Each record must appear in the answer exactly as it does in the data.

(Saved data entries)
———
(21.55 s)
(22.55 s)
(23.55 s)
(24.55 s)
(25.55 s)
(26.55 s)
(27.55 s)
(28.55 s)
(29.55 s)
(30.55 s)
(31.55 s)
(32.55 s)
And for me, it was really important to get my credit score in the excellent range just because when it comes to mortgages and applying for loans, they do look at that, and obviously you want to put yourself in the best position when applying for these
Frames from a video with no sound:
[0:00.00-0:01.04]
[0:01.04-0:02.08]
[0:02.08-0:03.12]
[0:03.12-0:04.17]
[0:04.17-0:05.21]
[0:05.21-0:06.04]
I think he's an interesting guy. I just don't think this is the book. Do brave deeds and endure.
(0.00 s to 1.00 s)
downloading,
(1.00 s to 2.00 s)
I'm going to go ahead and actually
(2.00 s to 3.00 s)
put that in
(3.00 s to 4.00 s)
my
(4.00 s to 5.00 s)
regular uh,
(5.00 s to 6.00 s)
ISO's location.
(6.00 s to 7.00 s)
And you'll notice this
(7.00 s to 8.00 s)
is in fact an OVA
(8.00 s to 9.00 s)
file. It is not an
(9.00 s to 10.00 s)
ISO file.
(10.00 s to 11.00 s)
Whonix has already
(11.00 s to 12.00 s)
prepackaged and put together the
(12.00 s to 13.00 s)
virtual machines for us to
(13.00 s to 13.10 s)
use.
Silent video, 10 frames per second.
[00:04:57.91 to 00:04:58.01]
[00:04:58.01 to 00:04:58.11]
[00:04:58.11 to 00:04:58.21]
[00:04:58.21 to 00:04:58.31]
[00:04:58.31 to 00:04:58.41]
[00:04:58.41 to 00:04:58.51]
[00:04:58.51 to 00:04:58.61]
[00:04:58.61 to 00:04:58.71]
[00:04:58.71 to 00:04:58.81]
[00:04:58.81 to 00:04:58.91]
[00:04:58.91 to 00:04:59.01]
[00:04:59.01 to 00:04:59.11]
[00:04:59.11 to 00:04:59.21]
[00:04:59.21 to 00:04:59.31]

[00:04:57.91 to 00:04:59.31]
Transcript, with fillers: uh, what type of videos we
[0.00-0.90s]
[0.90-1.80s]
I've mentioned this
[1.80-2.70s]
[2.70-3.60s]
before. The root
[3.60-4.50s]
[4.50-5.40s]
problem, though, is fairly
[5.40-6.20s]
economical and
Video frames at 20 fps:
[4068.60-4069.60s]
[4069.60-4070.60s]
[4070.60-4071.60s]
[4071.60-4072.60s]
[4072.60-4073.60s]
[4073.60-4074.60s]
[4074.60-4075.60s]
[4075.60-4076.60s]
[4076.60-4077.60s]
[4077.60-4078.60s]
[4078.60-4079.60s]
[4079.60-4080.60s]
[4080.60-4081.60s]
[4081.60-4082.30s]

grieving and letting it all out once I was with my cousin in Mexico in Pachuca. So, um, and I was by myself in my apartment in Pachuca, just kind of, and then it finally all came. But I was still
———
◆ Completed exercise
(21.55 s)
(22.55 s)
(23.55 s)
(24.55 s)
(25.55 s)
(26.55 s)
(27.55 s)
(28.55 s)
(29.55 s)
(30.55 s)
(31.55 s)
(32.55 s)
And for me, it was really important to get my credit score in the excellent range just because when it comes to mortgages and applying for loans, they do look at that, and obviously you want to put yourself in the best position when applying for these
Frames from a video with no sound:
[0:00.00-0:01.04]
[0:01.04-0:02.08]
[0:02.08-0:03.12]
[0:03.12-0:04.17]
[0:04.17-0:05.21]
[0:05.21-0:06.04]
I think he's an interesting guy. I just don't think this is the book. Do brave deeds and endure.
(0.00 s to 1.00 s)
downloading,
(1.00 s to 2.00 s)
I'm going to go ahead and actually
(2.00 s to 3.00 s)
put that in
(3.00 s to 4.00 s)
my
(4.00 s to 5.00 s)
regular uh,
(5.00 s to 6.00 s)
ISO's location.
(6.00 s to 7.00 s)
And you'll notice this
(7.00 s to 8.00 s)
is in fact an OVA
(8.00 s to 9.00 s)
file. It is not an
(9.00 s to 10.00 s)
ISO file.
(10.00 s to 11.00 s)
Whonix has already
(11.00 s to 12.00 s)
prepackaged and put together the
(12.00 s to 13.00 s)
virtual machines for us to
(13.00 s to 13.10 s)
use.
Silent video, 10 frames per second.
[00:04:57.91 to 00:04:58.01]
[00:04:58.01 to 00:04:58.11]
[00:04:58.11 to 00:04:58.21]
[00:04:58.21 to 00:04:58.31]
[00:04:58.31 to 00:04:58.41]
[00:04:58.41 to 00:04:58.51]
[00:04:58.51 to 00:04:58.61]
[00:04:58.61 to 00:04:58.71]
[00:04:58.71 to 00:04:58.81]
[00:04:58.81 to 00:04:58.91]
[00:04:58.91 to 00:04:59.01]
[00:04:59.01 to 00:04:59.11]
[00:04:59.11 to 00:04:59.21]
[00:04:59.21 to 00:04:59.31]

[00:04:57.91 to 00:04:59.31]
Transcript, with fillers: uh, what type of videos we
[0.00-0.90s]
[0.90-1.80s]
I've mentioned this
[1.80-2.70s]
[2.70-3.60s]
before. The root
[3.60-4.50s]
[4.50-5.40s]
problem, though, is fairly
[5.40-6.20s]
economical and
Video frames at 20 fps:
[4068.60-4069.60s]
[4069.60-4070.60s]
[4070.60-4071.60s]
[4071.60-4072.60s]
[4072.60-4073.60s]
[4073.60-4074.60s]
[4074.60-4075.60s]
[4075.60-4076.60s]
[4076.60-4077.60s]
[4077.60-4078.60s]
[4078.60-4079.60s]
[4079.60-4080.60s]
[4080.60-4081.60s]
[4081.60-4082.30s]

grieving and letting it all out once I was with my cousin in Mexico in Pachuca. So, um, and I was by myself in my apartment in Pachuca, just kind of, and then it finally all came. But I was still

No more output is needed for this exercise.